§ PROBLEM DESCRIPTION
Could you return every record below exactly as it stands, leaving out the pictures?

Stored data entries:
◇ ◇ ◇ ◇ ◇
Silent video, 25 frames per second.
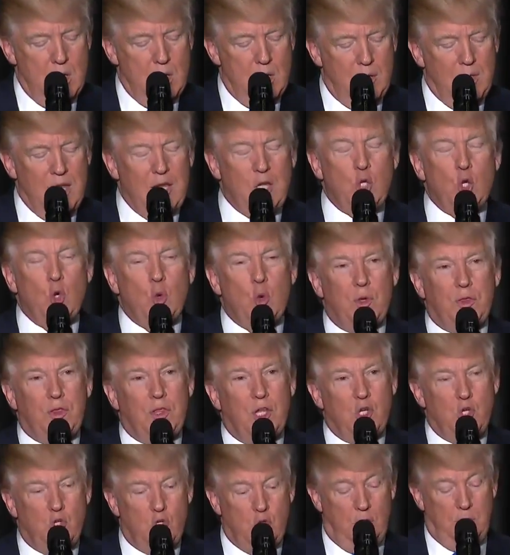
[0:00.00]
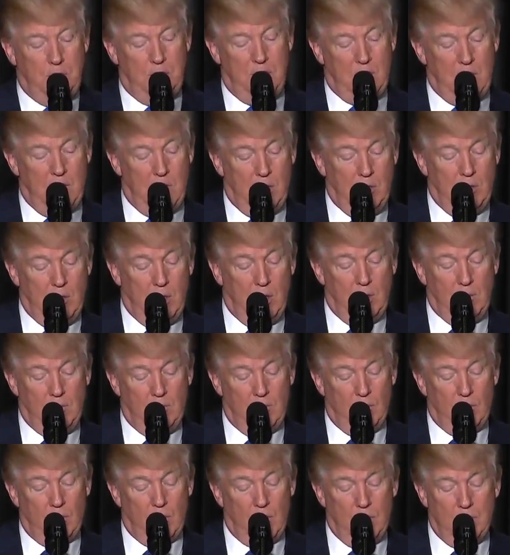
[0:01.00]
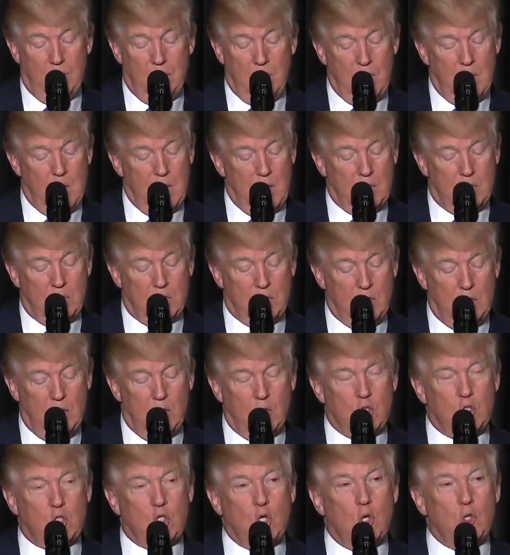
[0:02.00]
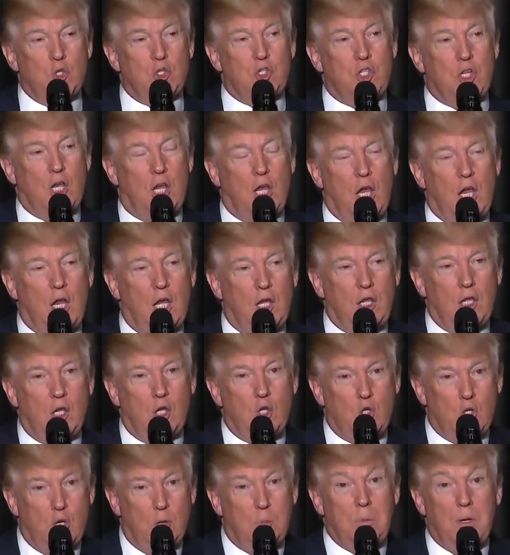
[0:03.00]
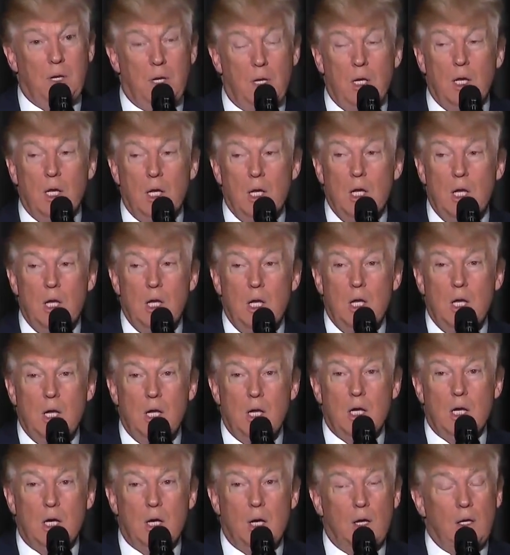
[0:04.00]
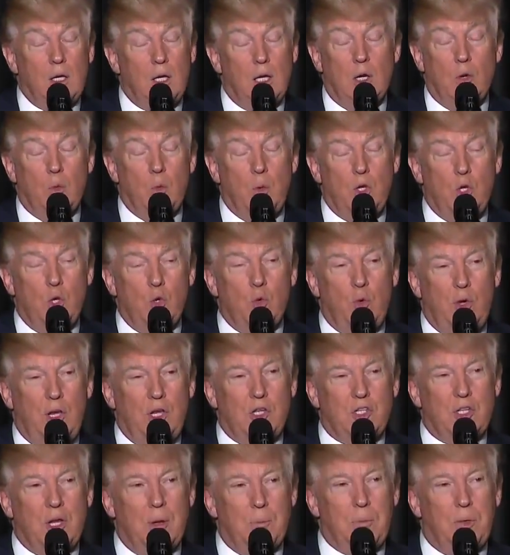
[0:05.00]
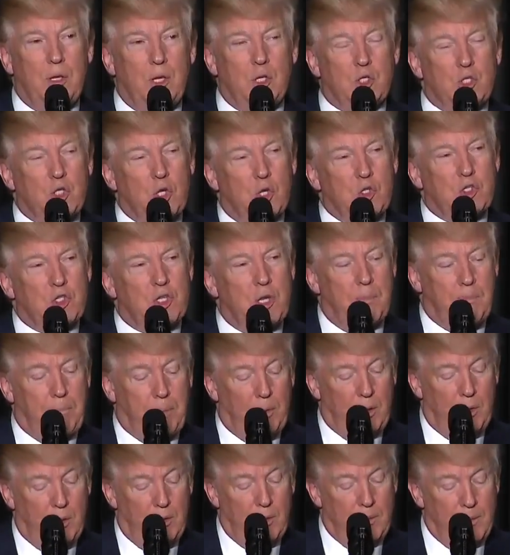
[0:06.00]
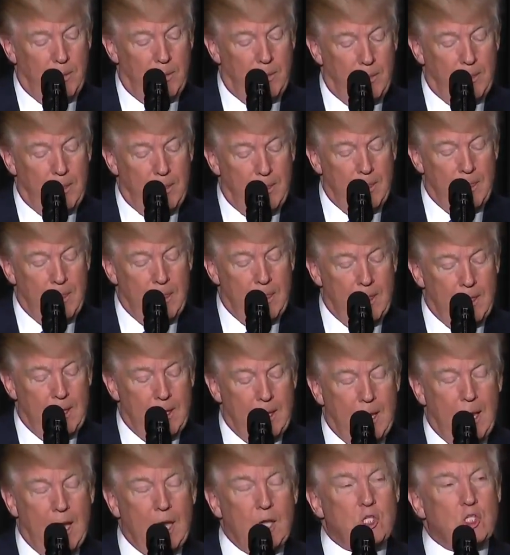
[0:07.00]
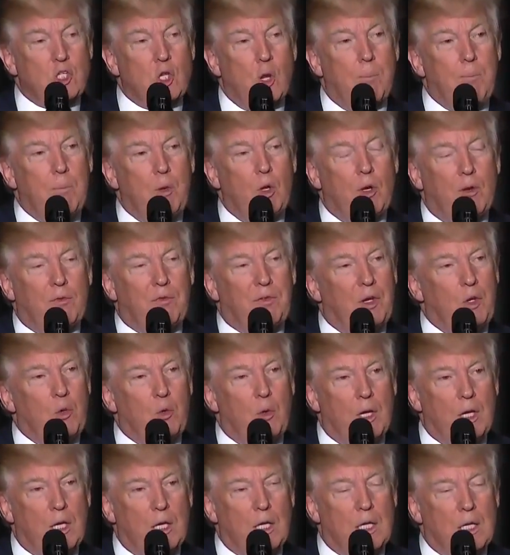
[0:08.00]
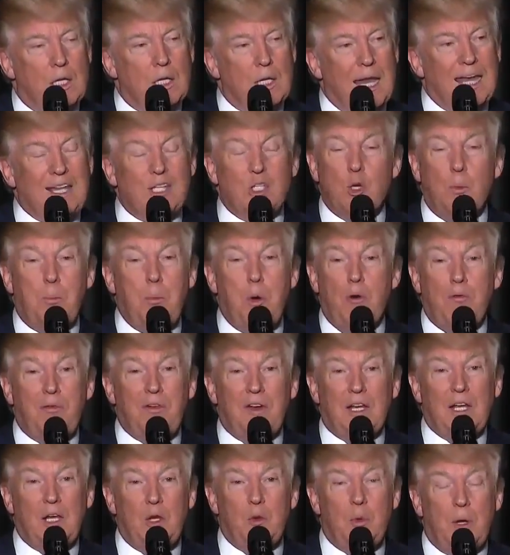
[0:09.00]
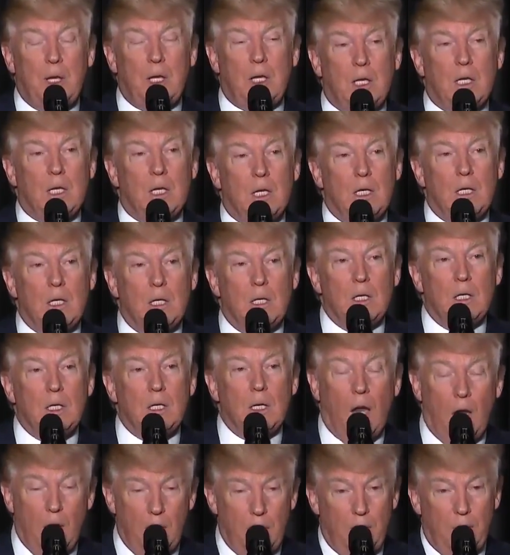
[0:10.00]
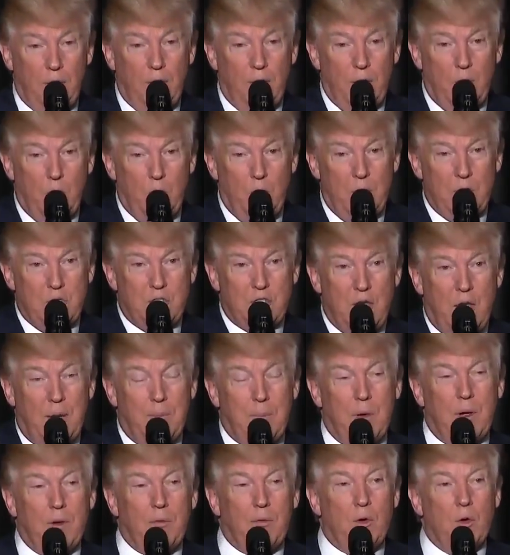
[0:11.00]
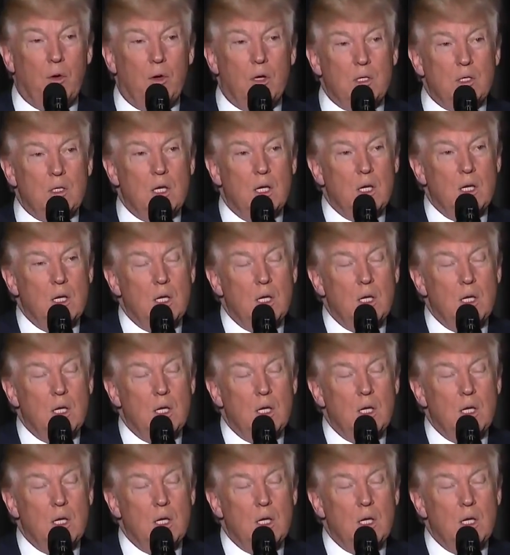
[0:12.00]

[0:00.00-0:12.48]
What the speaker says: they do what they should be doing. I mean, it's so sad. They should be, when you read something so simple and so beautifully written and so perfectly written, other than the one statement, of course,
◇ ◇ ◇ ◇ ◇
§ TASK ANSWER
Silent video, 25 frames per second.
[0:00.00]
[0:01.00]
[0:02.00]
[0:03.00]
[0:04.00]
[0:05.00]
[0:06.00]
[0:07.00]
[0:08.00]
[0:09.00]
[0:10.00]
[0:11.00]
[0:12.00]

[0:00.00-0:12.48]
What the speaker says: they do what they should be doing. I mean, it's so sad. They should be, when you read something so simple and so beautifully written and so perfectly written, other than the one statement, of course,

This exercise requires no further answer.